7. And when they were come into Mysia, they attempted to go into Bithynia, and the Spirit of Jesus suffered them not.

Mysia was a part of Proconsular Asia Minor bordering on the Aegean Sea, the chief cities of which were Pergamos, Assos, and Troas. Bithynia was the province northeast of Mysia.

The spirit of Jesus; i.e., the Holy Ghost directed the Apostles to carry the Gospel to Europe; Asia Minor had been sufficiently evangelized for the time being.

8. And when they had passed through Mysia, they went down to Troas.

Troas was a seaport of great importance, about five miles from ancient Troy.

9. And a vision was shewed to Paul in the night, which was a man of
Macedonia standing and beseeching him, and saying: Pass over into Macedonia, and help us.

A man of Macedonia, who was perhaps St. Luke himself. This vision at Troas now explained why St. Paul had not been permitted to preach in Asia. The Holy Ghost was directing him to an important missionary journey in Europe.

10. And as soon as he had seen the vision, immediately we sought to go into Macedonia, being assured that God had called us to preach the gospel to them.

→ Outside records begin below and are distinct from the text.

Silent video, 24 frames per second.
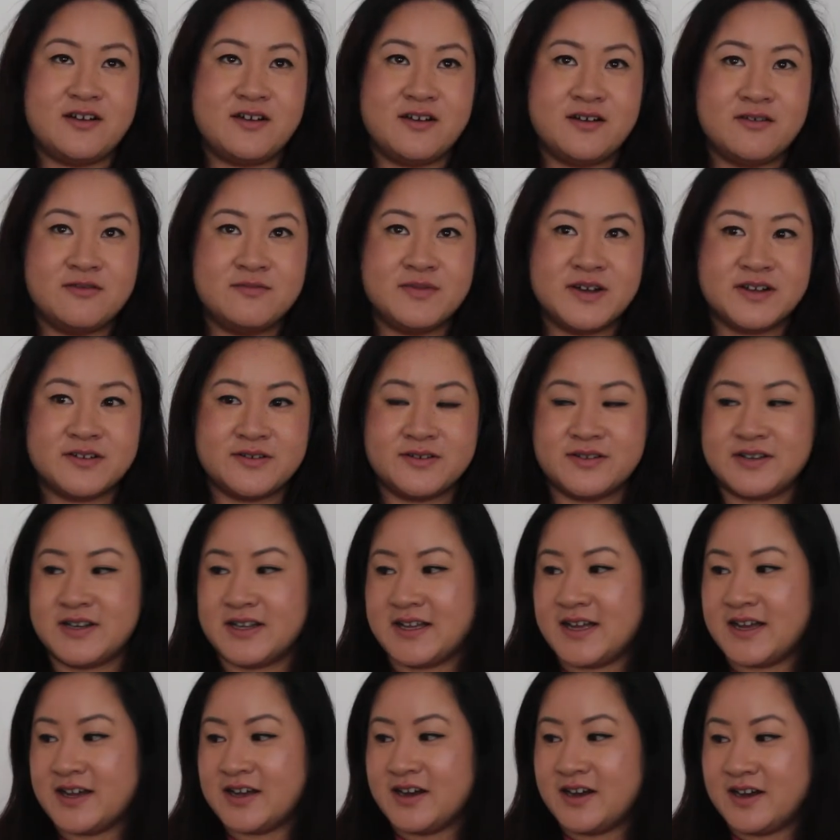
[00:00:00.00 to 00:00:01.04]
oh my God,
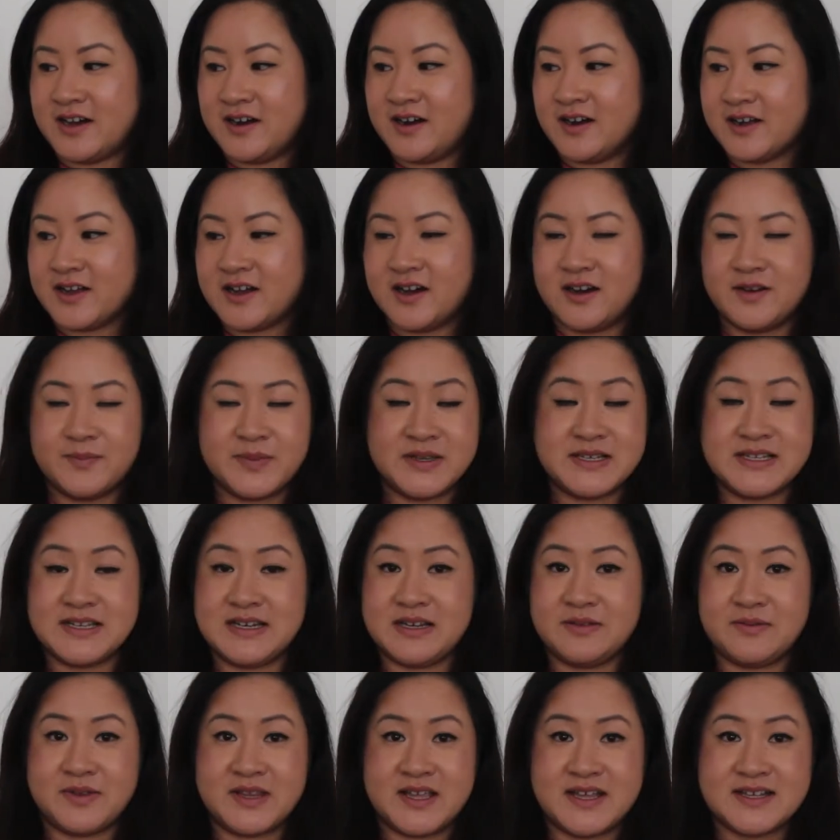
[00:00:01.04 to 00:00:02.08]
like I can't be
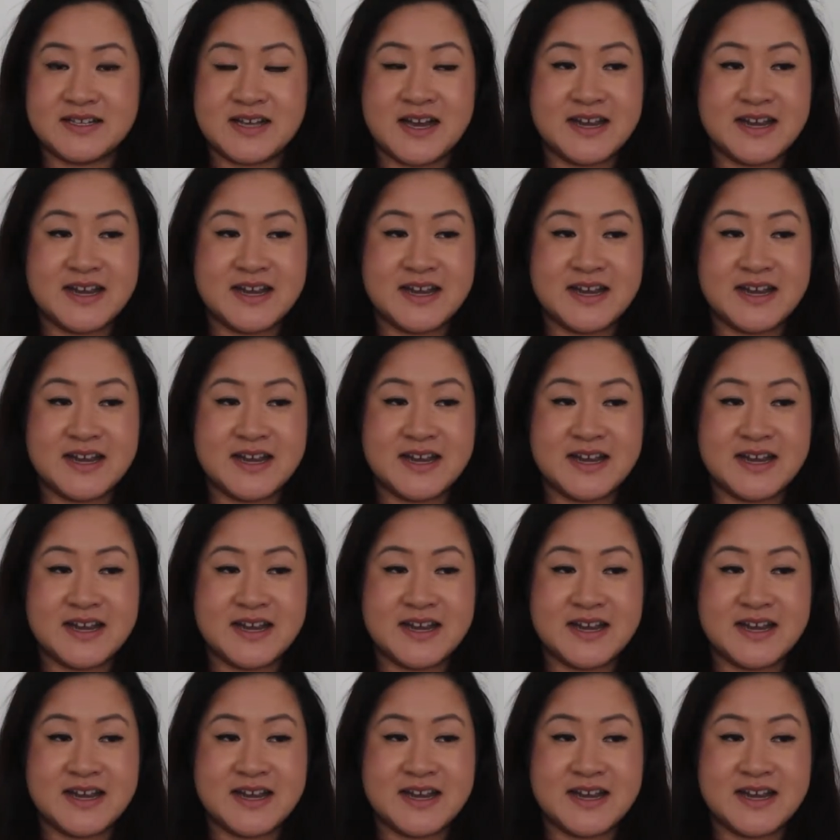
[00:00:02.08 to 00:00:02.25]
dealing with this.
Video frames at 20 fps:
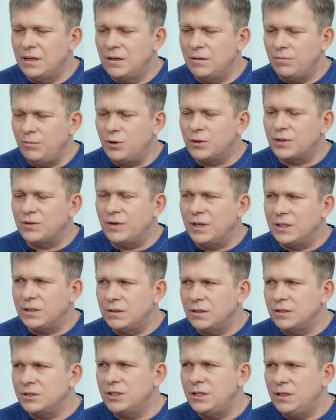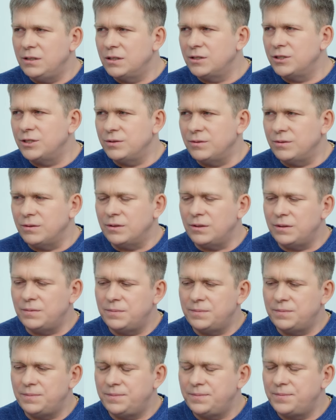The alive was covered with the
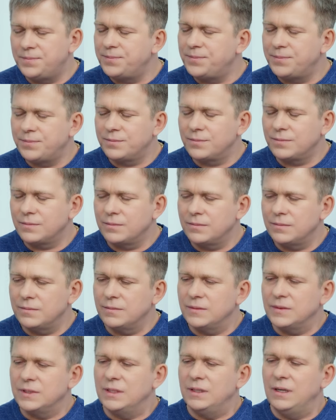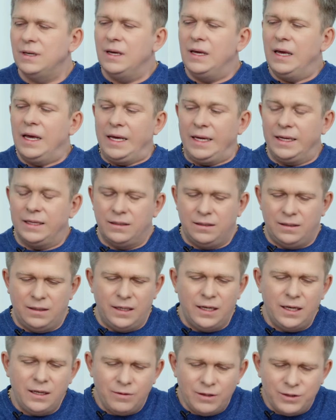dead. Or let's
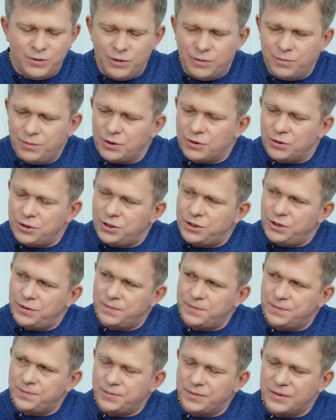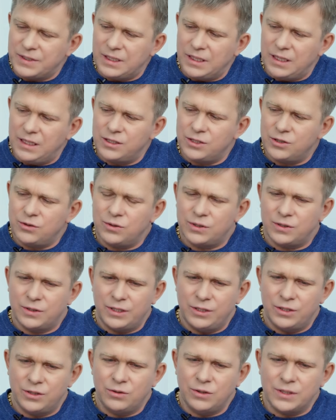take a simpler point. Yes. Did
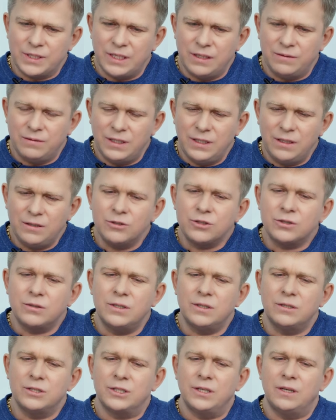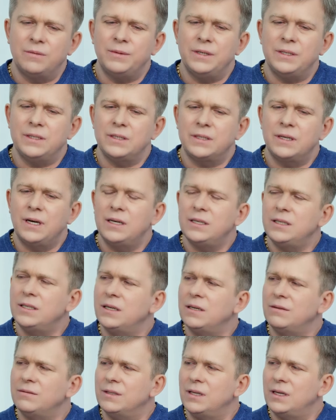Jesus Christ say that there should be a
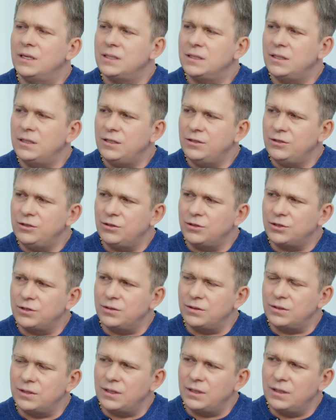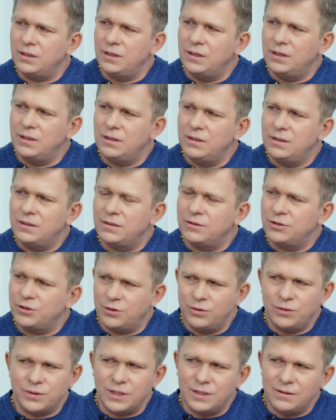hierarchy, power, or something else?
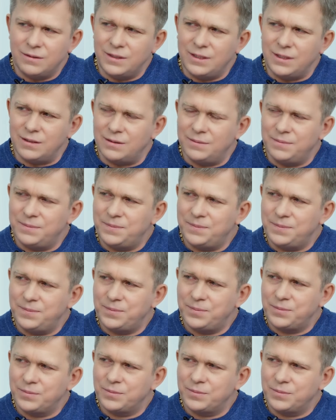What did he say?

We sought to go, etc. The use of the first person plural shows that St. Luke, the writer of the Acts, now became a disciple of St. Paul. When he leaves Paul at Philippi the use of the first person ceases (verse 17).

This is the first place where St. Luke in the Acts speaks in the first person plural. In all there are ninety-seven verses of this character in the Acts (Acts 16:10-17; 20:5-15; 21:1-18; 27:1-28:16) and they constitute what is known as the “we sections”. The German rationalists (Julicher, Haltzmann, Wendt, Schurer, etc.) make much of these passages to disprove the Lukan authorship of the book of Acts. They contend that the verses in question were a part of a diary of Luke, the companion of Paul, which was retouched by a subsequent writer of the Acts and inserted by him into his work to give it credibility. That the author of the ” we sections ” was not the author of the rest of the book of Acts, they say is evident from the differences in style, vocabulary, and thought between these verses and the rest of the book.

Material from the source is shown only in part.